#### WHAT TO PRODUCE
Set down the lines below, exactly, starting at the one that contains "[5:49.92-5:50.92]" and stopping at the last line, inclusive. Omit pictures.

#### Collected data entries

%%

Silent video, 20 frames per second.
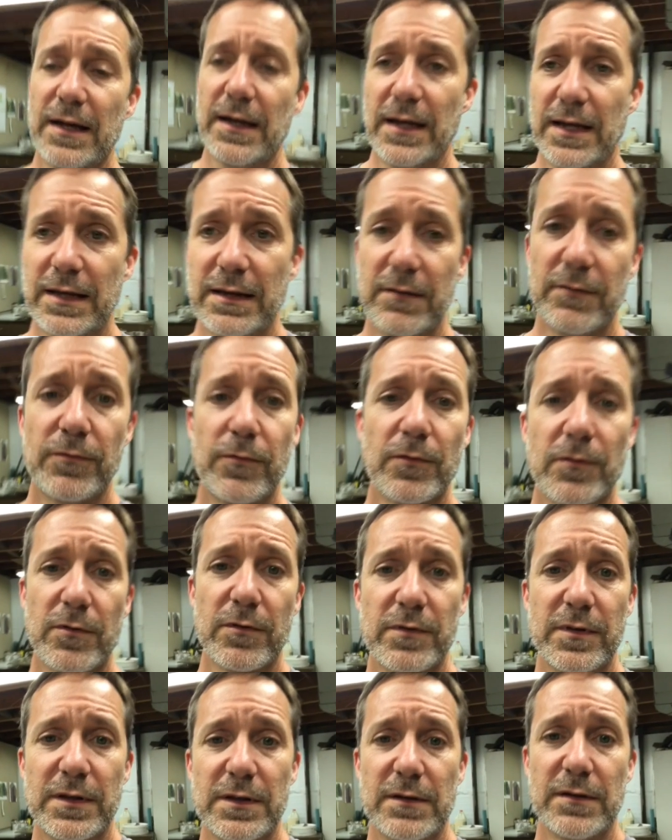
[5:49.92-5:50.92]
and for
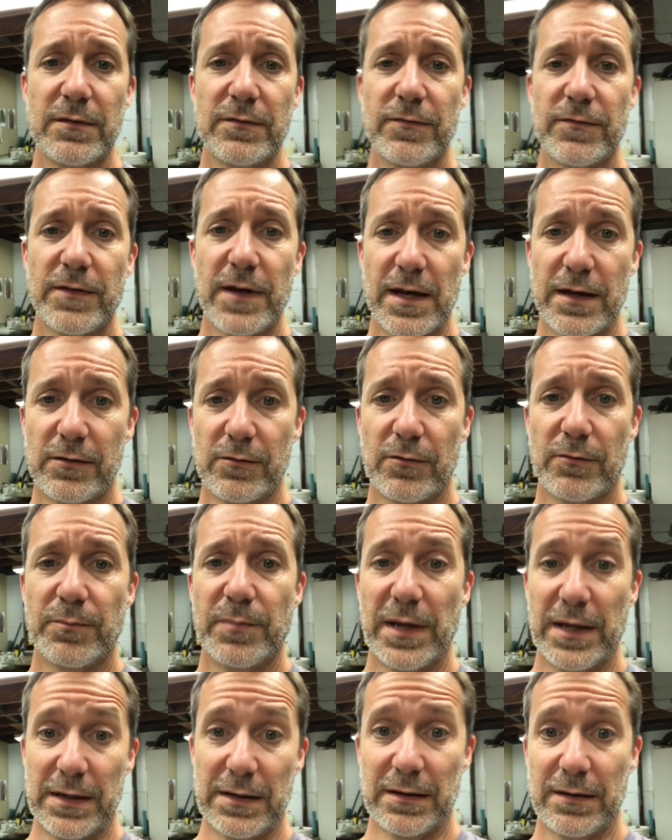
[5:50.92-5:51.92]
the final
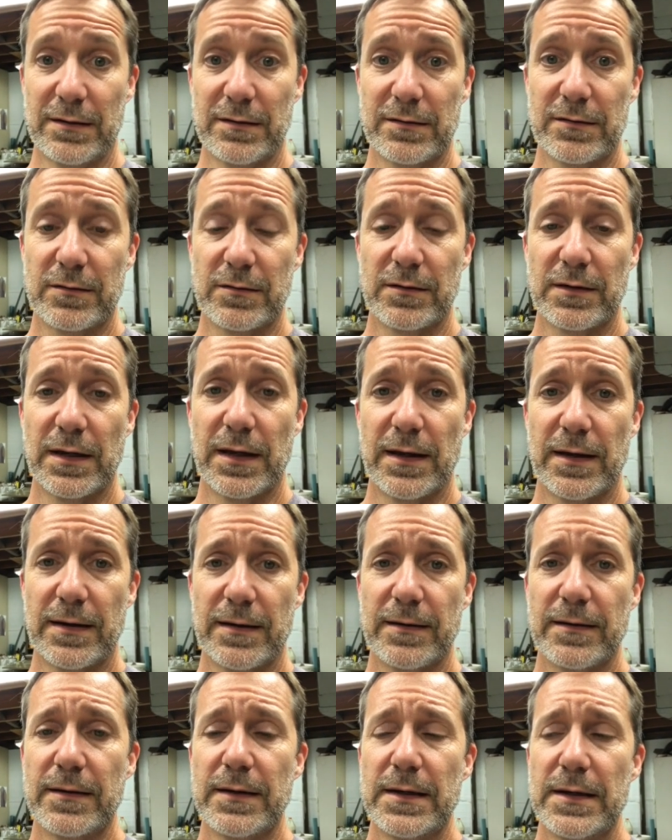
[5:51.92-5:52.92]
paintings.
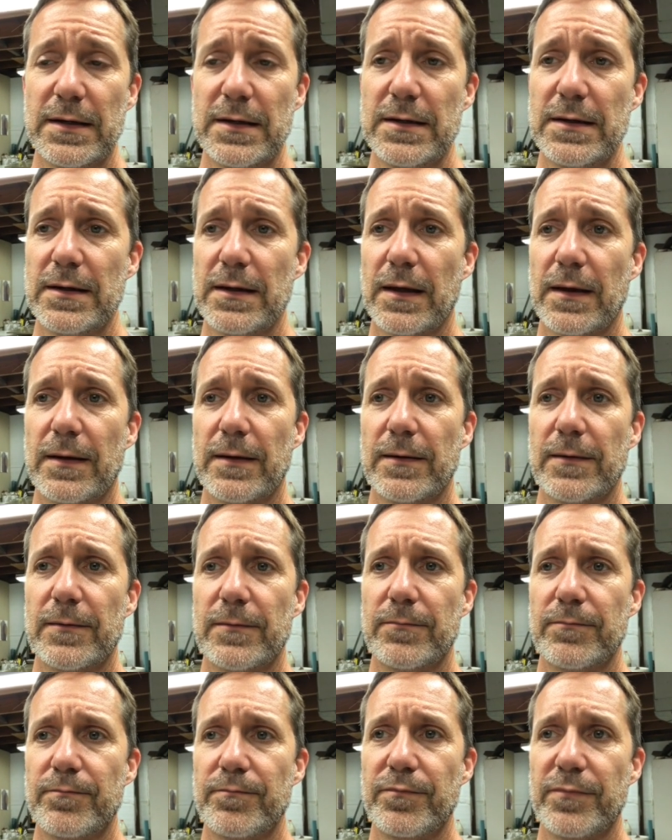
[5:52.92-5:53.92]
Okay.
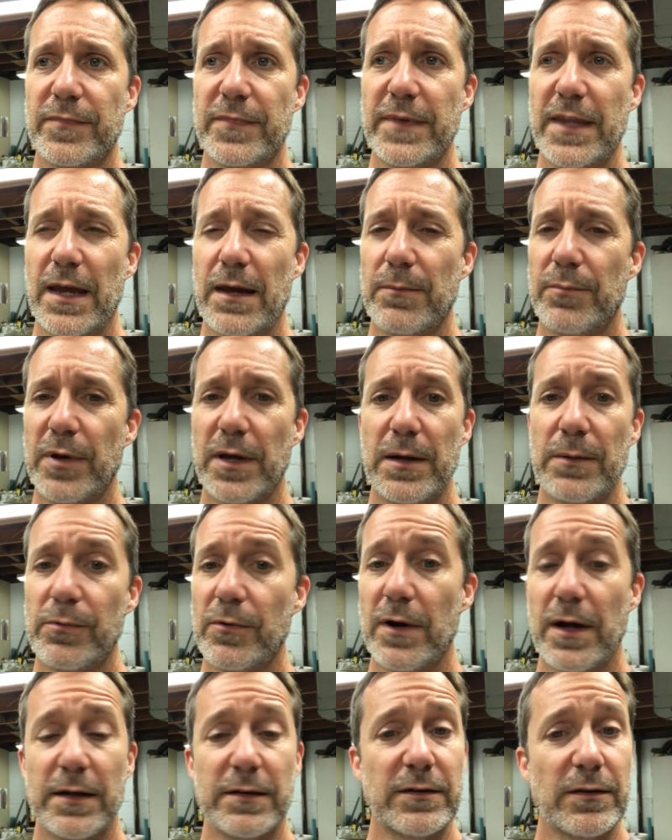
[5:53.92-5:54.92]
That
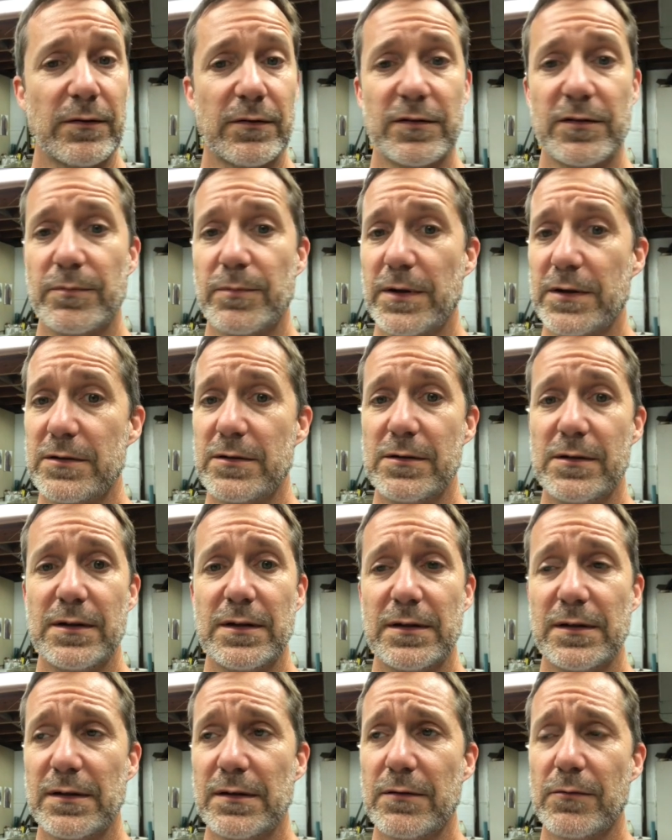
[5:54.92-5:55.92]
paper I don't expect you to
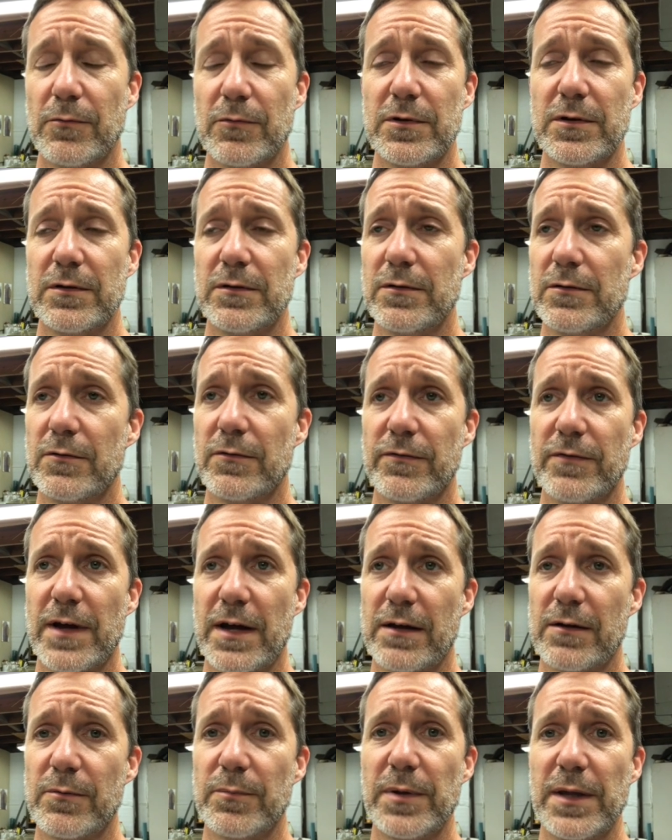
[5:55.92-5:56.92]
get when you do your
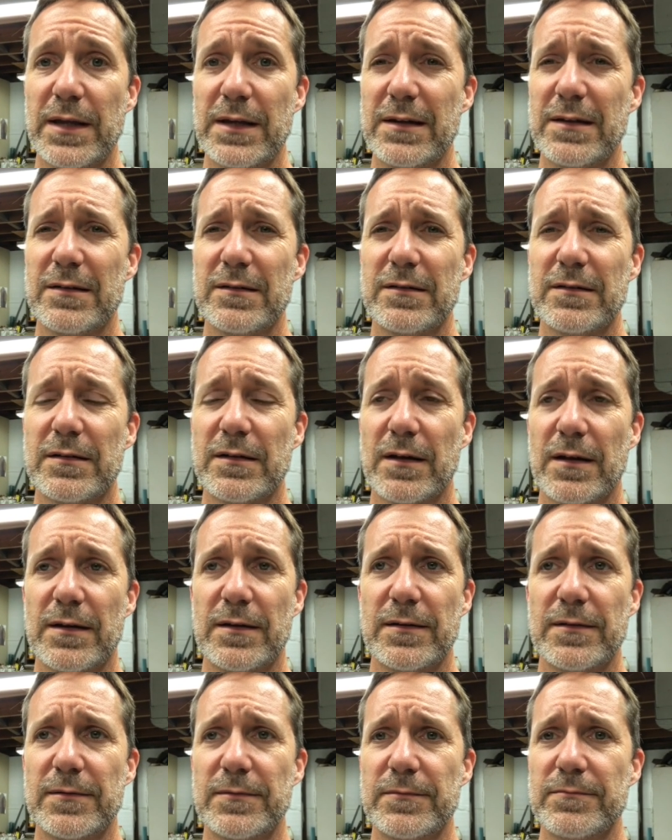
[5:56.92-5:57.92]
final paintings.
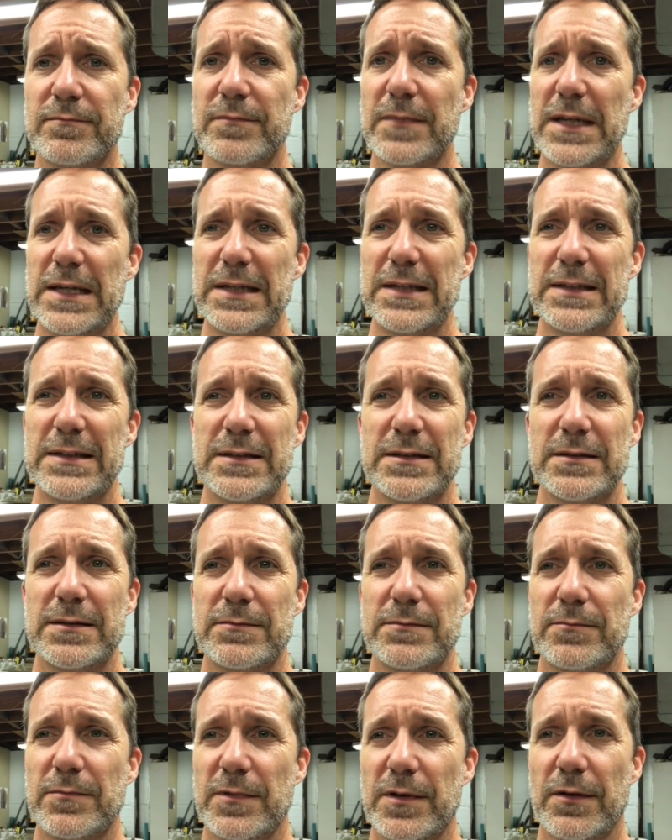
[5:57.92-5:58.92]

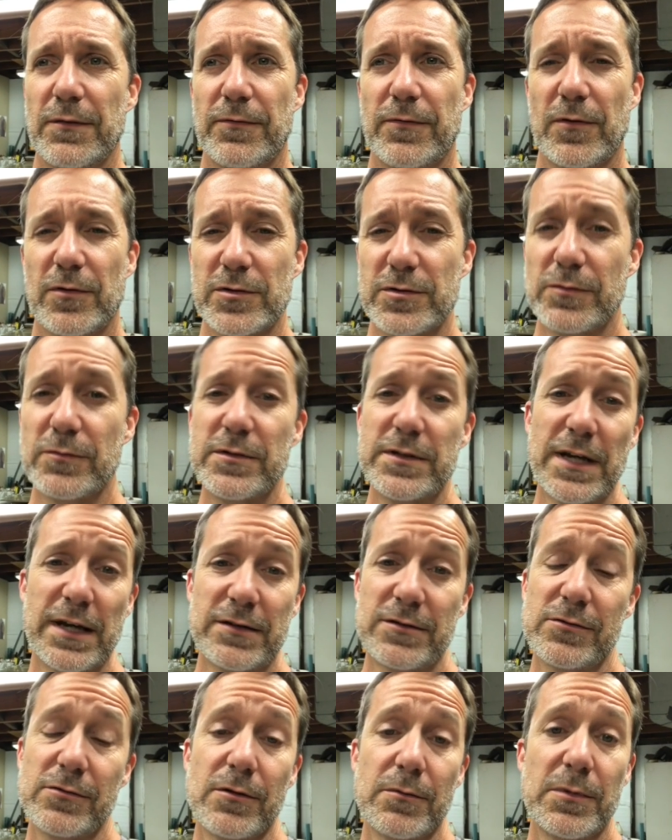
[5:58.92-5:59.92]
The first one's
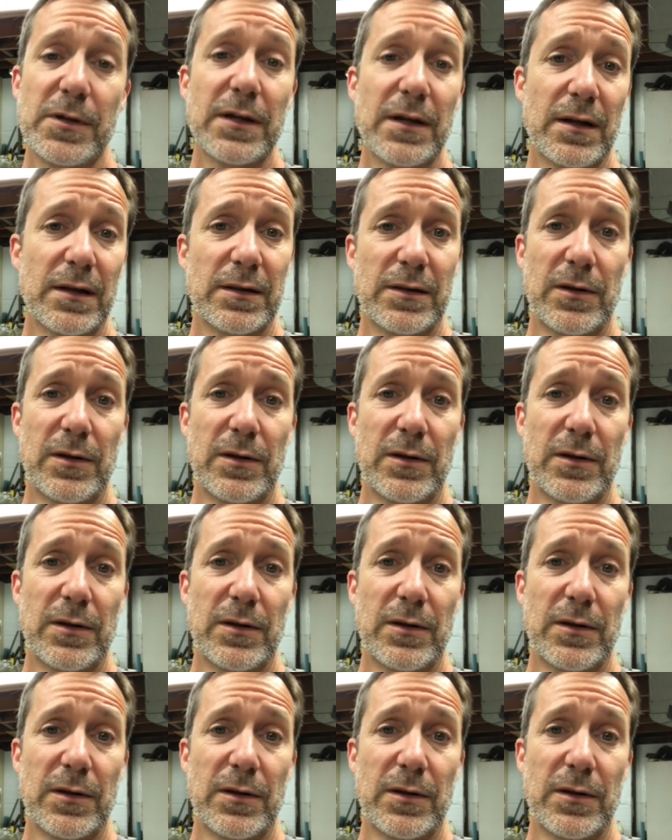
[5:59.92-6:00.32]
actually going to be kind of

%%

#### EXERCISE ANSWER
[5:49.92-5:50.92]
and for
[5:50.92-5:51.92]
the final
[5:51.92-5:52.92]
paintings.
[5:52.92-5:53.92]
Okay.
[5:53.92-5:54.92]
That
[5:54.92-5:55.92]
paper I don't expect you to
[5:55.92-5:56.92]
get when you do your
[5:56.92-5:57.92]
final paintings.
[5:57.92-5:58.92]

[5:58.92-5:59.92]
The first one's
[5:59.92-6:00.32]
actually going to be kind of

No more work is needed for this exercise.